**TASK GOAL:** Please return only the lines from the one showing "[2:23.88-2:24.88]" to the end of the entries, keeping both ends and dropping every picture.

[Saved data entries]

Start of Block

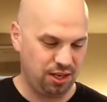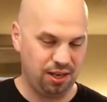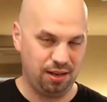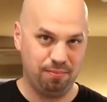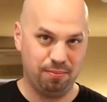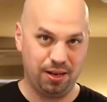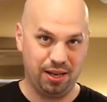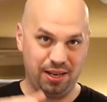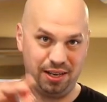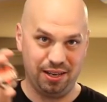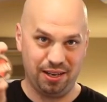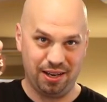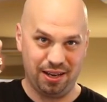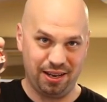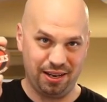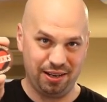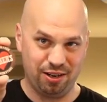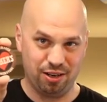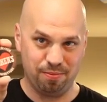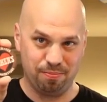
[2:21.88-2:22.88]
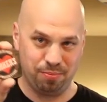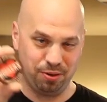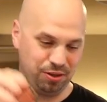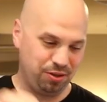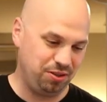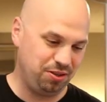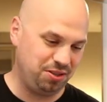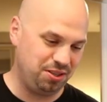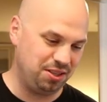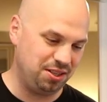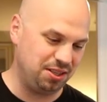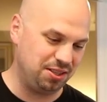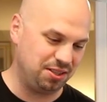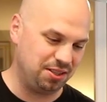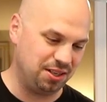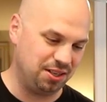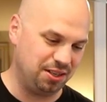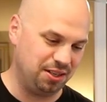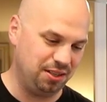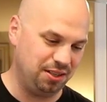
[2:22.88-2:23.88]
and then my I Heart Bookers is
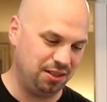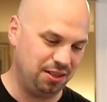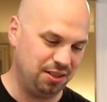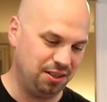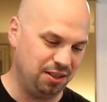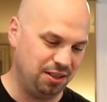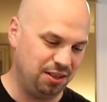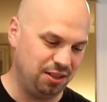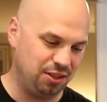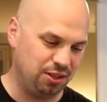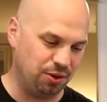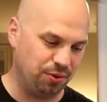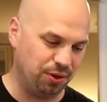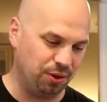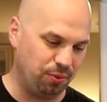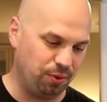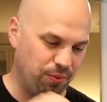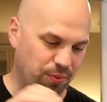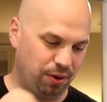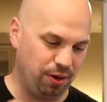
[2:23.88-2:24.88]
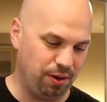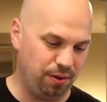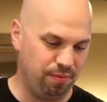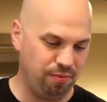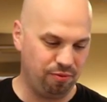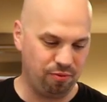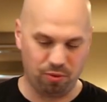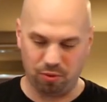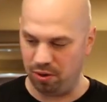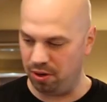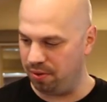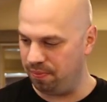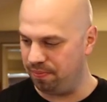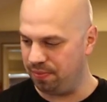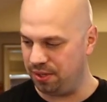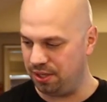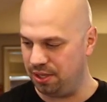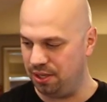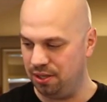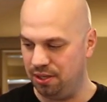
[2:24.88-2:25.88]
gonna go on the wood one for
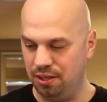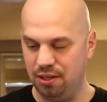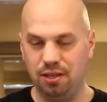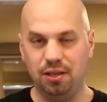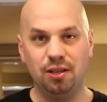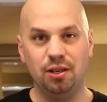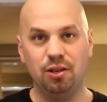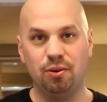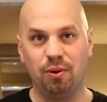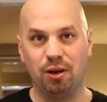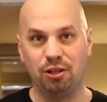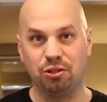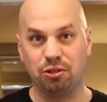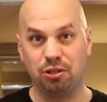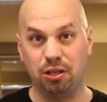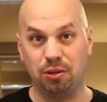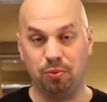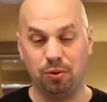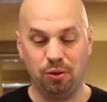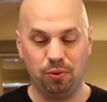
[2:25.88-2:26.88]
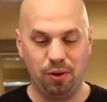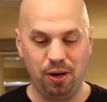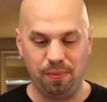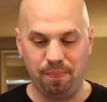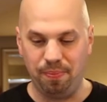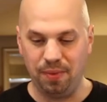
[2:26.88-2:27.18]
the Wild Turkey one oh one.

End of Block

**COMPLETED EXERCISE:**
[2:23.88-2:24.88]
[2:24.88-2:25.88]
gonna go on the wood one for
[2:25.88-2:26.88]
[2:26.88-2:27.18]
the Wild Turkey one oh one.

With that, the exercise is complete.